Open ribose-jeffreylau opened 7 years ago

ribose-jeffreylau commented 7 years ago

Reserved

http://www.faqs.org/rfcs/rfc2606.html

Examples

  # allow reserved authorities to be entered
  validates :my_url, url: {reserved: true}

  # disallow reserved authorities to be entered
  validates :my_url, url: {reserved: false}
wacko commented 7 years ago

if this option is not defined, what is the expected behavior?

wacko commented 7 years ago

Should we include example.com, example.net, and example.org in the list of reserved domains?

ronaldtse commented 7 years ago

Let me answer for @ribose-jeffreylau . The default should be no validation on the TLDs.

Maybe it should have been this instead:

validates :my_url, url: { authority: { reserved: true } }

Would be equal to:

ronaldtse commented 7 years ago

Just to clarify, the intent of this validation is to prevent (or require) inputting of these reserved domains.

wacko commented 7 years ago

This syntax:

validates :my_url, url: { authority: { reserved: true } }

won't allow other kind of validations: (see #9)

validates :my_url, url: {authority: %r{(?:.+\.)*example.com}}
wacko commented 7 years ago

I understand that reserved: true will allow domains that end in .test or .example, but I'm not sure if example.* should be allowed always, or only when reserved is true

ronaldtse commented 7 years ago

@wacko do you have a good idea on how we can enable these options? Maybe we should just have a true/false so if false we don't allow any reserved TLDs, and when true allow reserved TLDs (in addition to normal TLDs).

ribose-jeffreylau commented 7 years ago

I just updated #9 's description to allow for a more composable syntax, which I think might help:

  # require authority format to match a regex as well as allow reserved domains
  validates :my_url, url: { authority: { reserved: true, match: %r{(?:.+\.)*example.com } }

  # require authority format to match a regex as well as disallow reserved domains
  validates :my_url, url: { authority: { reserved: false, match: %r{(?:.+\.)*example.com } }

or maybe even specify explicitly the options for tld and sld (second level domain):

  # require authority format to allow reserved tlds but disallow example.{com,net,org}
  validates :my_url, url: { authority: { reserved: { tld: true } } }  
  validates :my_url, url: { authority: { reserved: { sld: false, sld: true } } }
                                                      # ^ false is the default

  # require authority format to disallow reserved tlds but allow example.{com,net,org}
  validates :my_url, url: { authority: { reserved: { sld: true } } }
  validates :my_url, url: { authority: { reserved: { tld: false, sld: true } } }
                                                      # ^ false is the default

  # require authority format to disallow reserved tlds nor example.{com,net,org}
  validates :my_url, url: { authority: { reserved: false } }
  validates :my_url, url: { authority: { reserved: { tld: false, sld: false } } }

  # require authority format to allow both reserved tlds and example.{com,net,org}
  validates :my_url, url: { authority: { reserved: true } }
  validates :my_url, url: { authority: { reserved: { tld: true, sld: true } } }

What do you think?

wacko commented 7 years ago

I understand that urls have a wide range of options (user/pass, port, reserved domains, etc) And I also understand that this gem try to cover all these options. But I wonder myself how much sense does it it have trying to catch all the different possibilities. Why? I try to be pragmatic on how this gem could be used. I try to think different scenarios and which options make sense on each of these cases.

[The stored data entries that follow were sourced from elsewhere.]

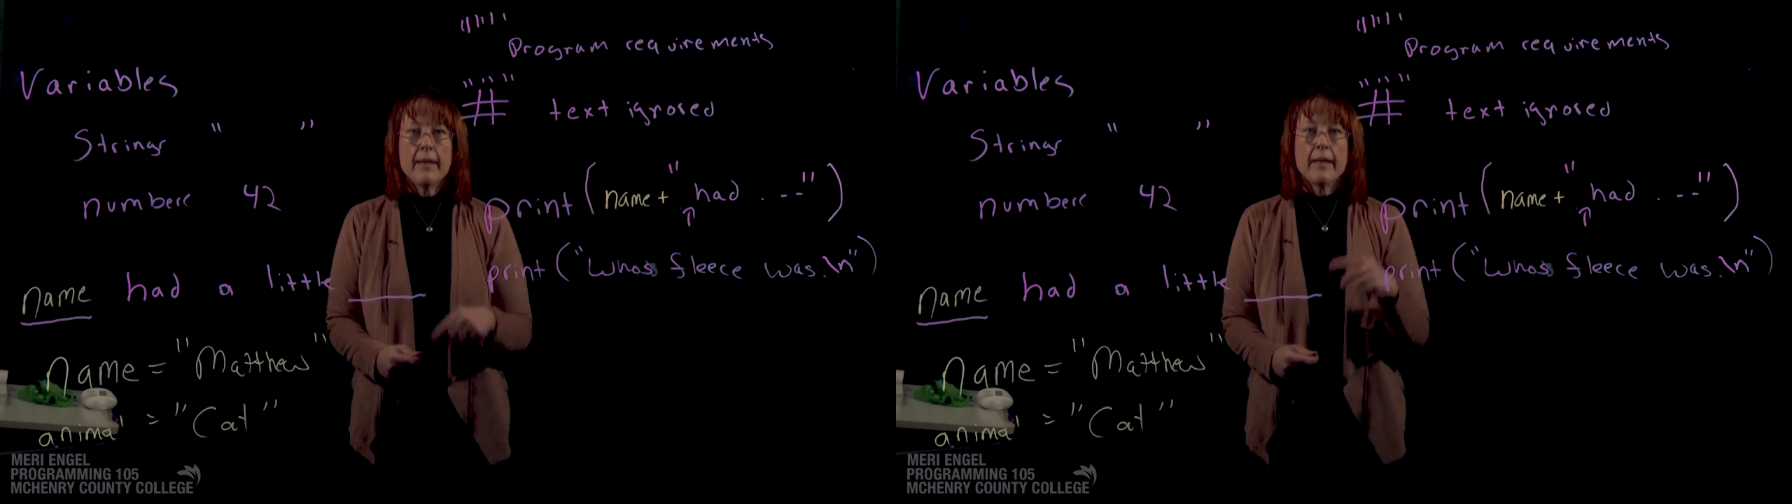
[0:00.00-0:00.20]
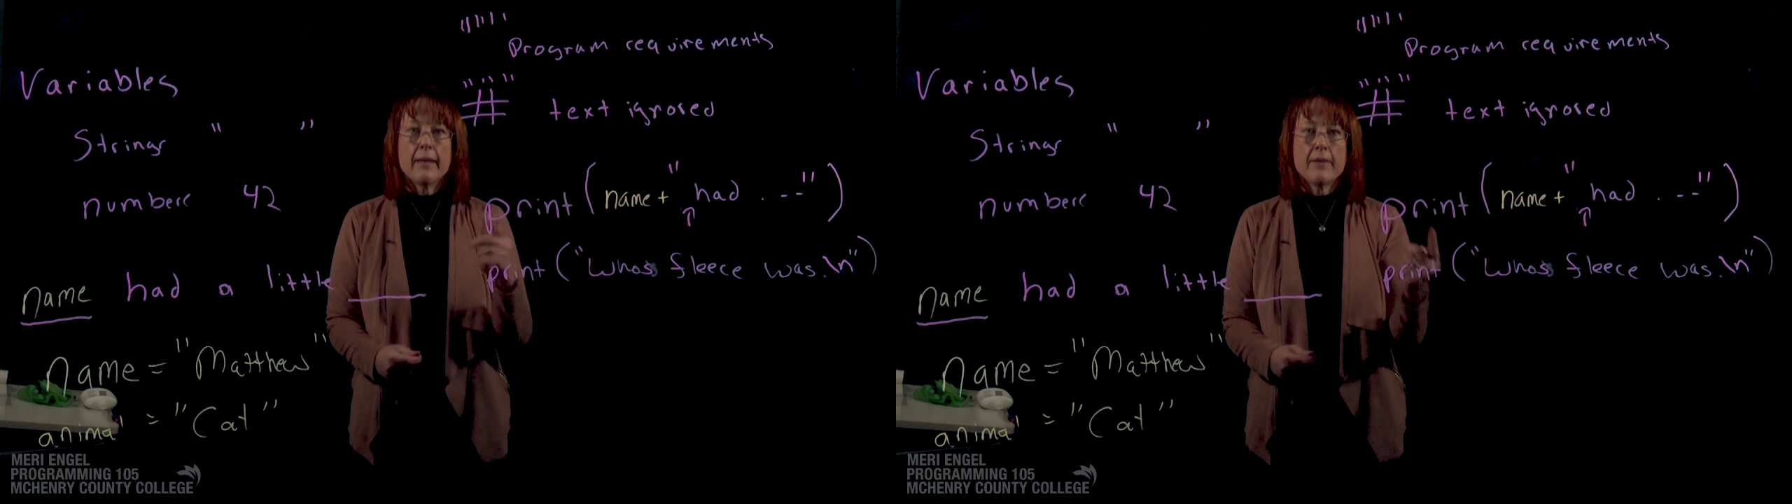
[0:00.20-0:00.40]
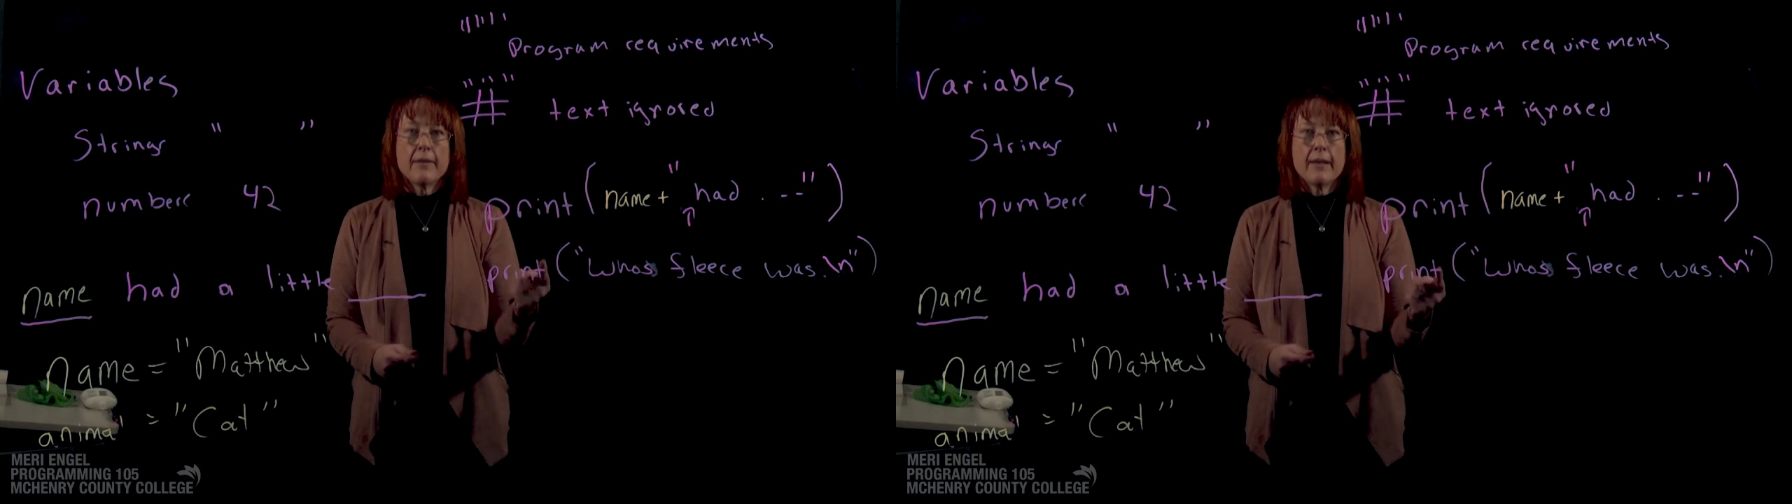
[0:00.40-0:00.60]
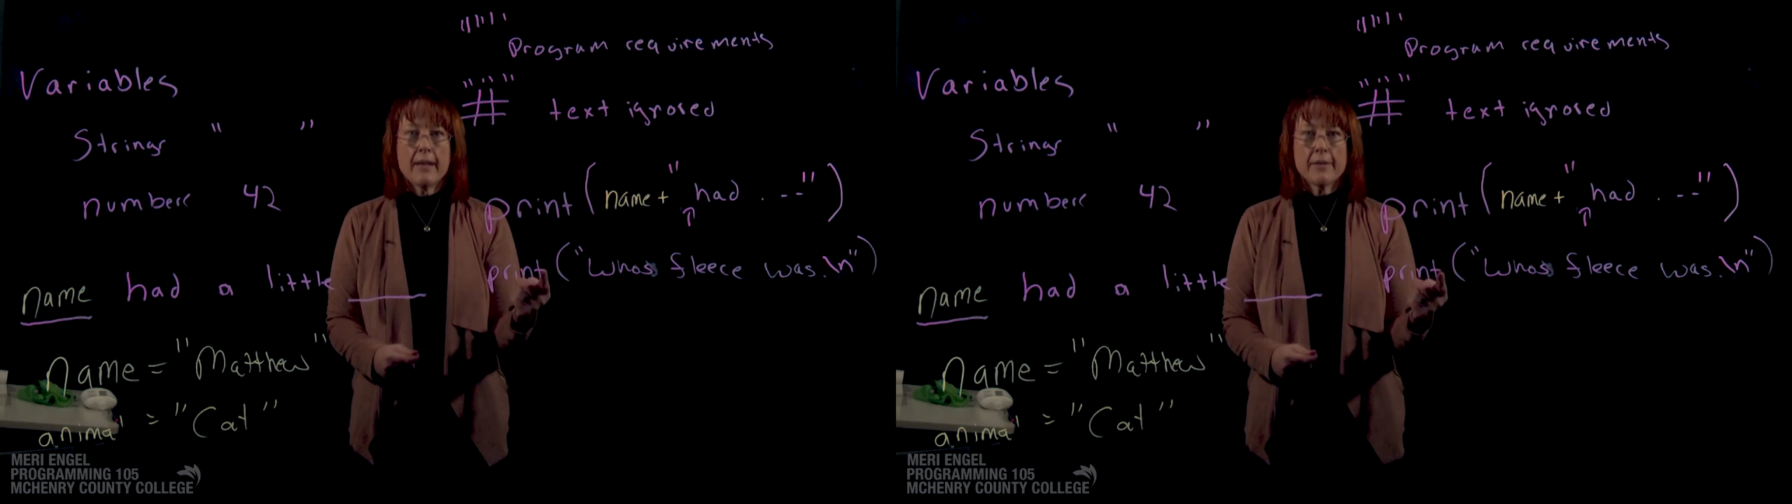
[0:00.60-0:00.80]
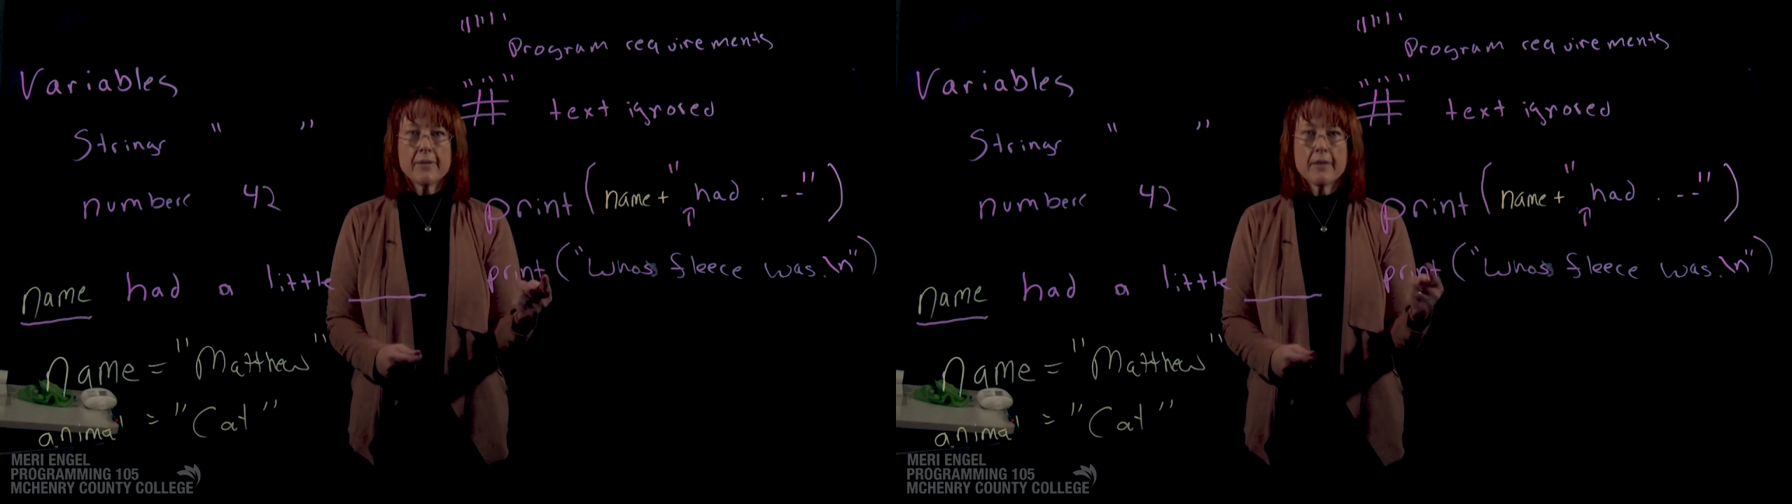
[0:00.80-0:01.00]
In the
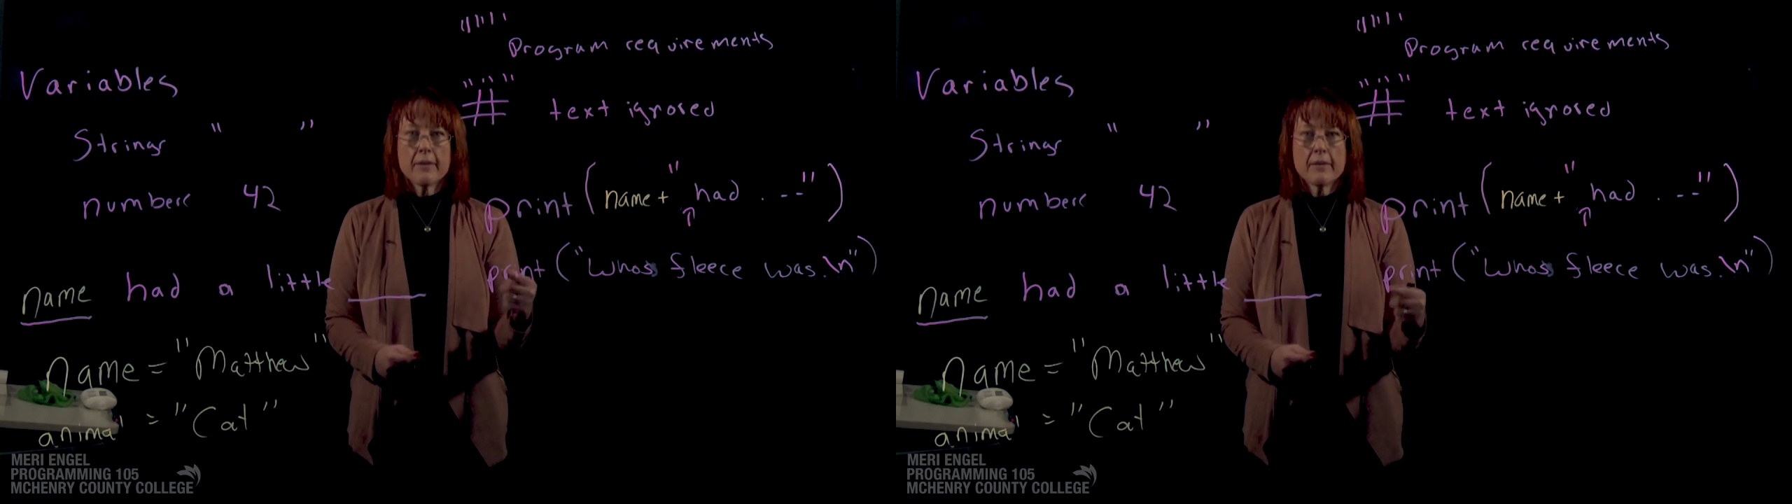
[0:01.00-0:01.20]
next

99% of the time what is needed is to check for a valid domain [1], or a standard url [2] [1] tld/sld host, with or without a scheme, like: github.com, www.github.com, or https://www.github.com. [2] deep link to a page/resource, like: https://github.com/riboseinc/url_validator/issues, https://github.com/search?utf8=%E2%9C%93&q=rails&type=

on this two cases, what we could need to validate is: 1) host (any host or from a list/regex) 2) scheme (any scheme, or from a list) 3) path/query/fragment (presence or absence)

no more than that.

on the other 1%, maybe we also want to allow a user/pass (for a FTP connection), a specific port (for SSH) or a relative route (to add links on a webpage) in these scenarios, a home made solutions could be better than a general one. For example, in a FTP you could ask for user/password on another set of fields, instead a unique one. If instead of URLs we had a newsletter and were asking form mails, I would check the domains to not be a reserved one (example.com), or from a disposable email. So I would need a set of excluded domains to check agains. But, again, this examples are border cases, that goes beyond the norm.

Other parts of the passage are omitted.